Elle repartit, son museau levé au vent. Titus la suivit après s’être retourné vers moi. Vexé, je décidai de partir dans l’autre sens. Je marchai un long moment. Je ne trouvai pas signe de l’autre chat. Je fis le choix de ne pas m’adresser aux autres chats car ils étaient probablement ignorants, rien à voir avec une peur que je n’avais pas d’ailleurs. Je parcourus de nombreuses rues. Mon quartier me manquait. Le soleil changeait de place dans le ciel. Soudain, j’entendis des cris. Je me précipitai car j’avais reconnu le cri de mon idiot de Titus. Je le retrouvai en plein combat de regard. Lui et Princesse, malgré leur duo, se laissaient dominer par un chat avec plein de cicatrices sur le nez. Je me rapprochai le plus possible. Je me joignis à leur affrontement. Le chat était tenace. Il commença à se relever et à s’éloigner. Nous restions en position jusqu’à ce qu’il soit loin de nous.
— Corto, dit Titus en se jeta sur moi. Je savais que tu étais mon pote.
Princesse ne dit pas un mot. Après tous ces évènements, la décision fut prise de rentrer chez nous. Le chat n’était pas là. Titus marchait la tête basse. L’idée de décevoir notre maîtresse était difficile pour moi aussi. Sa tête ne s’était toujours pas relevée lorsque nous arrivions dans notre quartier.
— Ne faites pas cette tête-là ! déclara Princesse. On va bien finir par le coincer ce chat.
— Je n’aime pas décevoir notre maîtresse. Ce n’est pas notre première maîtresse, tu sais, dit Titus.
Princesse s’approcha de lui et lécha plusieurs fois le haut de son crâne. Son comportement changea du tout au tout. J’en étais sûr désormais, Princesse était une véritable sorcière. Nous rentrions chez nous. Notre maîtresse était en retard ce soir-là.
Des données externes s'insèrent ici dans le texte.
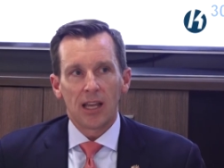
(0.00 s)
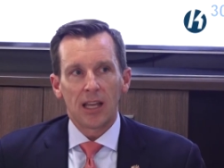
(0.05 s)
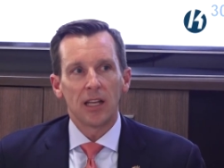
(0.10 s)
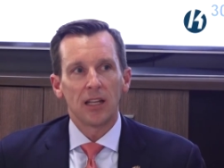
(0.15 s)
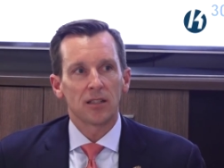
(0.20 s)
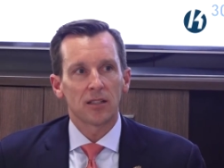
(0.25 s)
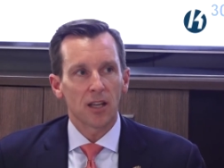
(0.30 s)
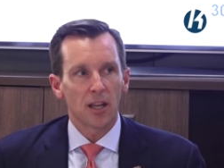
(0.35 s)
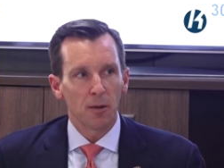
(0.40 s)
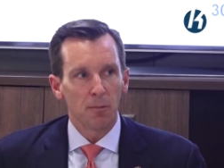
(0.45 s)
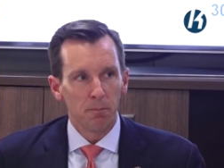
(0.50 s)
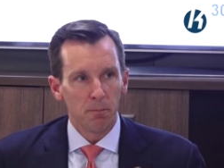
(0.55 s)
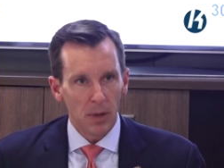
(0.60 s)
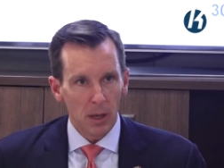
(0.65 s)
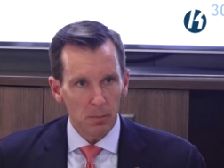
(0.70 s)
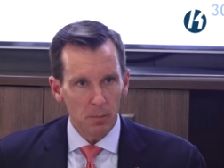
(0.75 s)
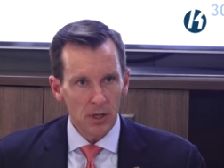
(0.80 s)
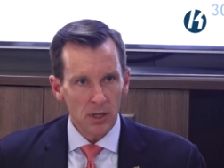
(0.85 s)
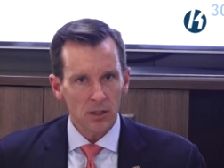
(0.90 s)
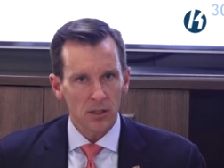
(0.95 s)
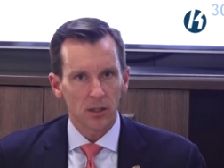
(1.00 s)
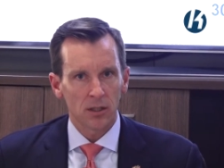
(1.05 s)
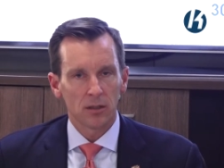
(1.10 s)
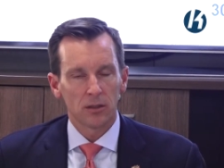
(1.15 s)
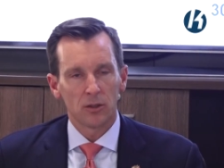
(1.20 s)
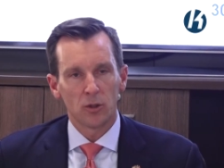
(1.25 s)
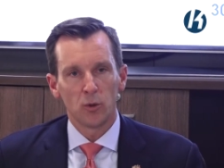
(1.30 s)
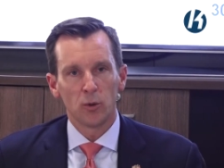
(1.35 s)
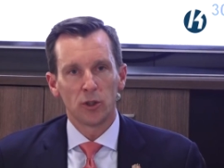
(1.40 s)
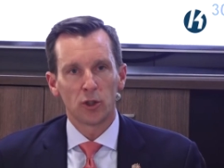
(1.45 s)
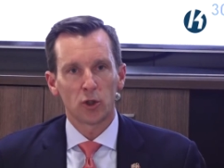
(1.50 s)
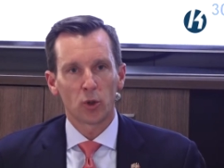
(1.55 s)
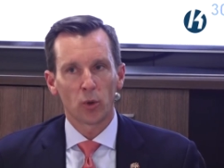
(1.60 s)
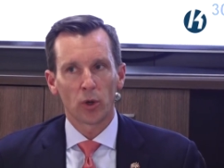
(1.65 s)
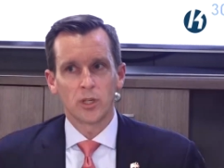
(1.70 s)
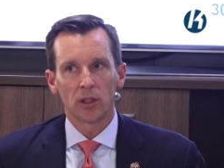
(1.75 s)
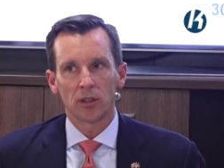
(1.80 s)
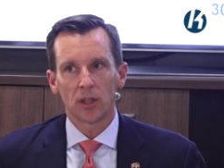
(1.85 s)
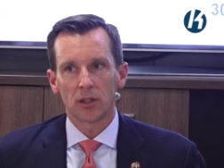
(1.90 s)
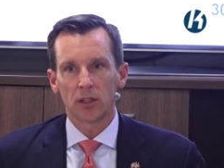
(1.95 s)
its commitment to
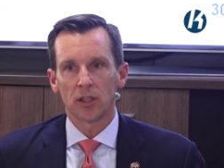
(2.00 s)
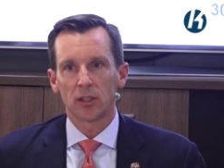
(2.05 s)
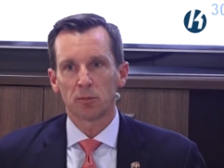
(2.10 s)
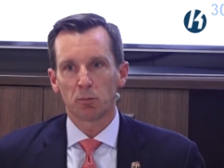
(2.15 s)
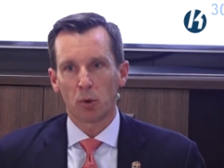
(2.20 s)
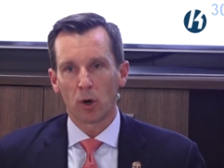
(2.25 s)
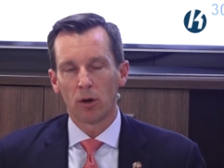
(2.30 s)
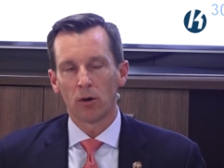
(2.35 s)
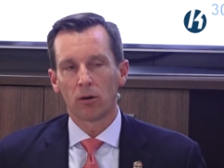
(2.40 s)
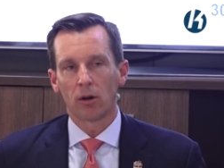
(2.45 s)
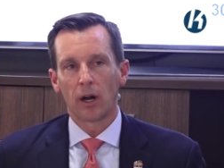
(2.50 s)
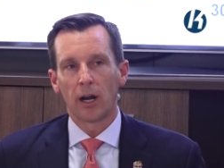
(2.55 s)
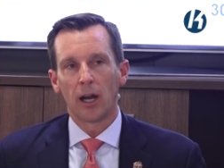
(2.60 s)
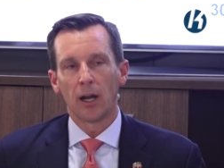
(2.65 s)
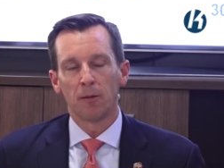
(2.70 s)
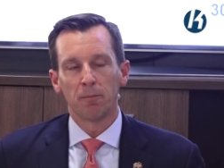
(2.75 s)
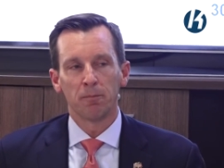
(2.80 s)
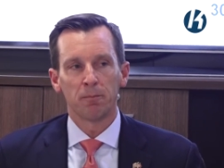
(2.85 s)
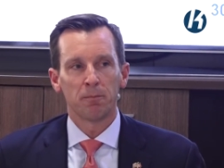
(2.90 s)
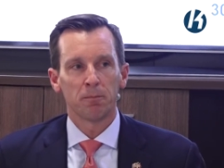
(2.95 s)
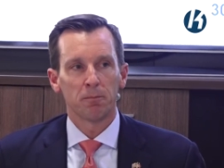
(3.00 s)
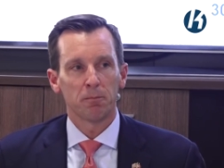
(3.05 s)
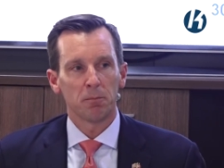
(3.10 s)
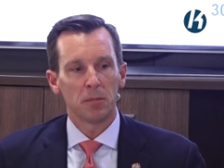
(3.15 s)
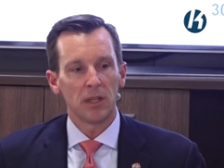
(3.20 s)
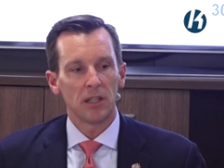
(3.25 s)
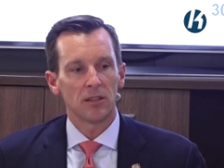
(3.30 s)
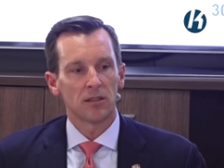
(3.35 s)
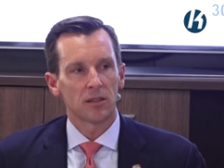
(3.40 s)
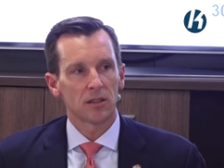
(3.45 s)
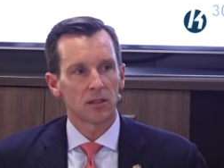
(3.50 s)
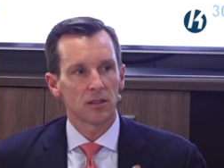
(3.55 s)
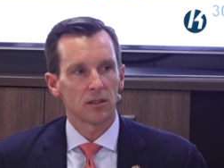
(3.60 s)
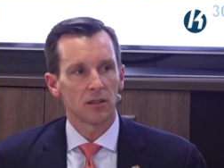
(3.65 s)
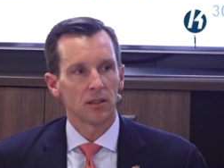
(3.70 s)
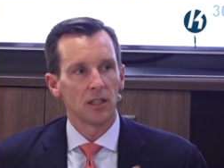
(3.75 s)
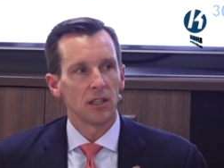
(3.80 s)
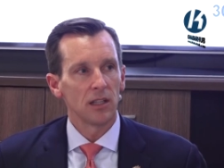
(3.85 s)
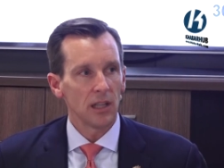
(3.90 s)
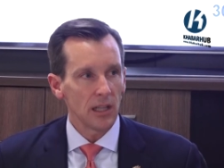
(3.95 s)
ensuring that this program meets
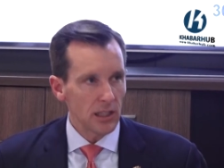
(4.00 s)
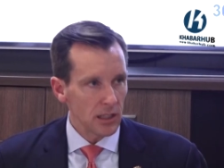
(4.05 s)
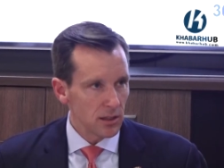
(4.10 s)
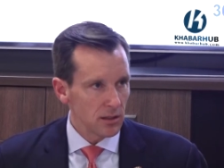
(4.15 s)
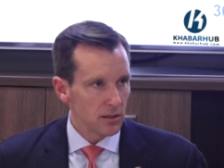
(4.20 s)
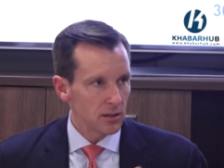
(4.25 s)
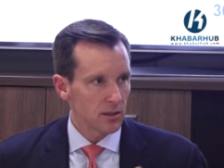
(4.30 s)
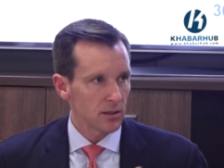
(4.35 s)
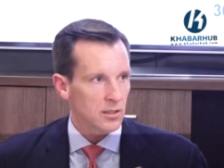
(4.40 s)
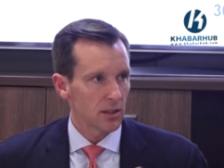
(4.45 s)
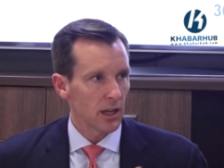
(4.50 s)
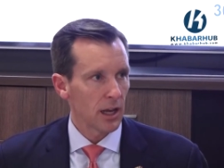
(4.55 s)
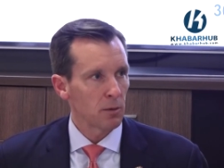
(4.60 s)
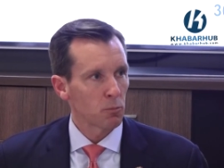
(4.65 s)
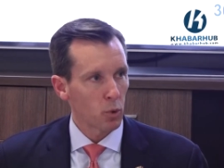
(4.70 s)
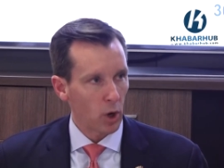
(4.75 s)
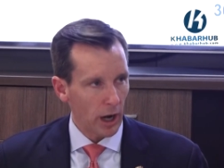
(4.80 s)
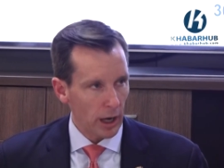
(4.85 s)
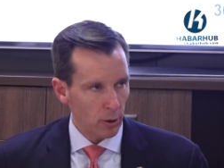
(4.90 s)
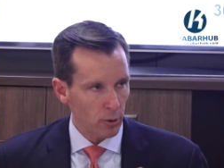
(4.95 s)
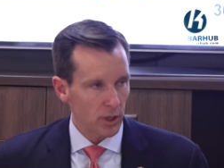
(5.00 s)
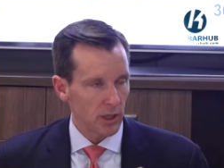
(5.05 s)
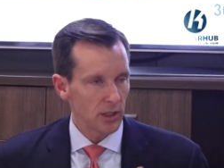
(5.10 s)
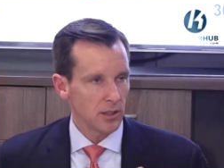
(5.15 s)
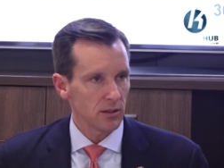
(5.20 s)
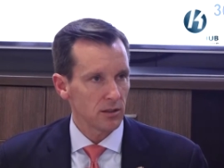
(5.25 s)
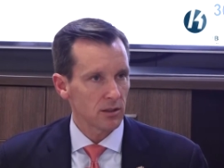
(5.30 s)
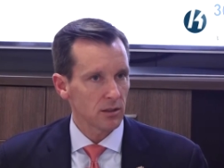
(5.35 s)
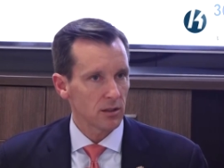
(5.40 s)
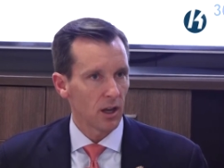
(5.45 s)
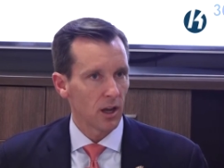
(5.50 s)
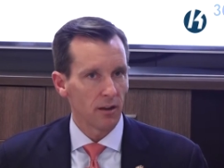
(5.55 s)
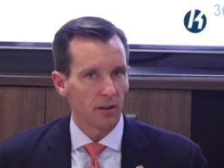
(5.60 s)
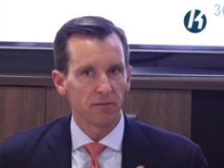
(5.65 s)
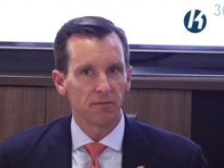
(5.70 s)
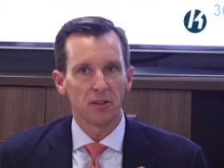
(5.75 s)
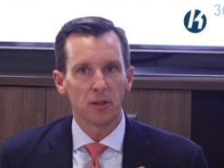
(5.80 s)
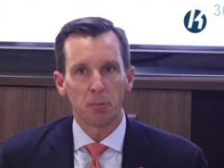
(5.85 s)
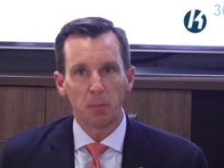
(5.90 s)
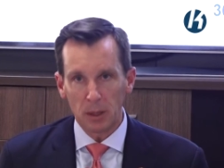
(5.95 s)
the needs and priorities
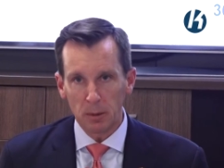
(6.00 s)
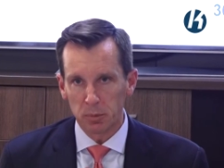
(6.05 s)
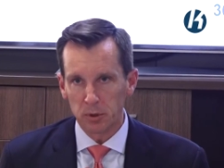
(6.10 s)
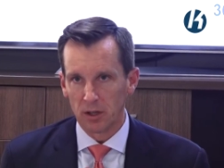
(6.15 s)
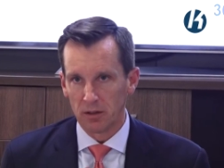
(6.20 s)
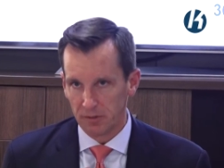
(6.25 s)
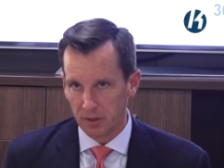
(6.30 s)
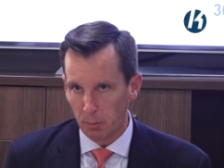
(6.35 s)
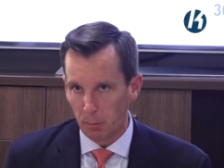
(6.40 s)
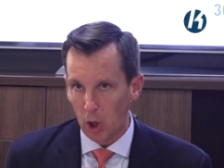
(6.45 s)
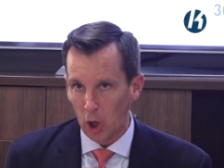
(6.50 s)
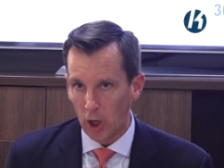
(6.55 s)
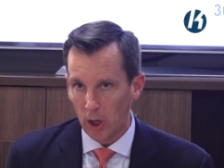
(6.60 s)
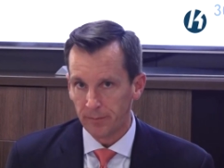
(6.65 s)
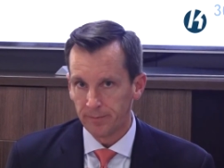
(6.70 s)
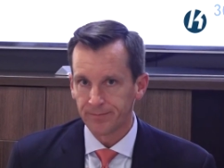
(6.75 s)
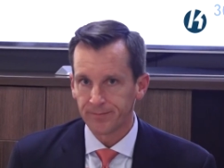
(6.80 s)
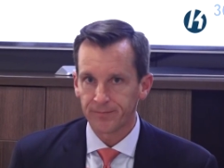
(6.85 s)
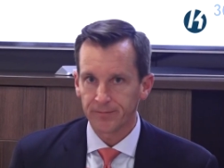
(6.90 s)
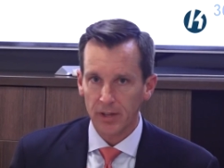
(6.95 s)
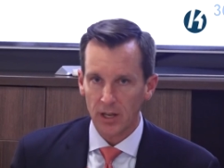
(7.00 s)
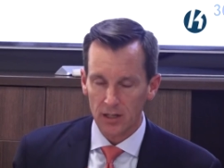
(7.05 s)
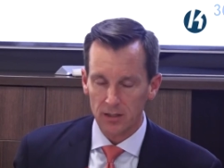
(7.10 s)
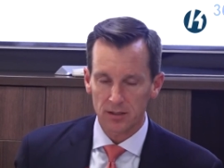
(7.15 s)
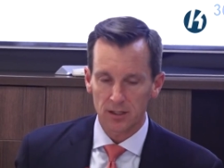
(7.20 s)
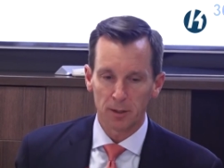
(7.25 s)
of the people of Nepal, as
Je commençai à m’inquiéter et ma pâtée me manquait. Dès le premier bruit de clé, nous nous précipitions afin de lui parler, beaucoup, de notre faim et, un peu, de notre aventure.
— Poussez-vous de mes jambes, vous allez me faire tomber.
J’étais soulagé de l’entendre s’excuser ainsi pour son retard. Jusqu’à ce que nous voyions une énorme cage. Celle dans laquelle elle nous mettait pour aller voir la dame qui faisait des piqûres. Bizarrement, la cage semblait lourde. Ma maîtresse la posa devant nous. Je vis alors un énorme chat dedans. Je signifiais ma désapprobation à ce malotru par un feulement. Lorsqu’il se retourna, je le reconnus. C’était lui ! C’était le chat des poubelles !
— Soyez gentil avec votre nouvel ami, dit notre maîtresse. À partir de maintenant, il vit avec nous.
L’énorme chat portait une collerette, il semblait se réveiller. Il s’approcha de nous.
— Salut les gars. Ça a l’air sympa chez vous.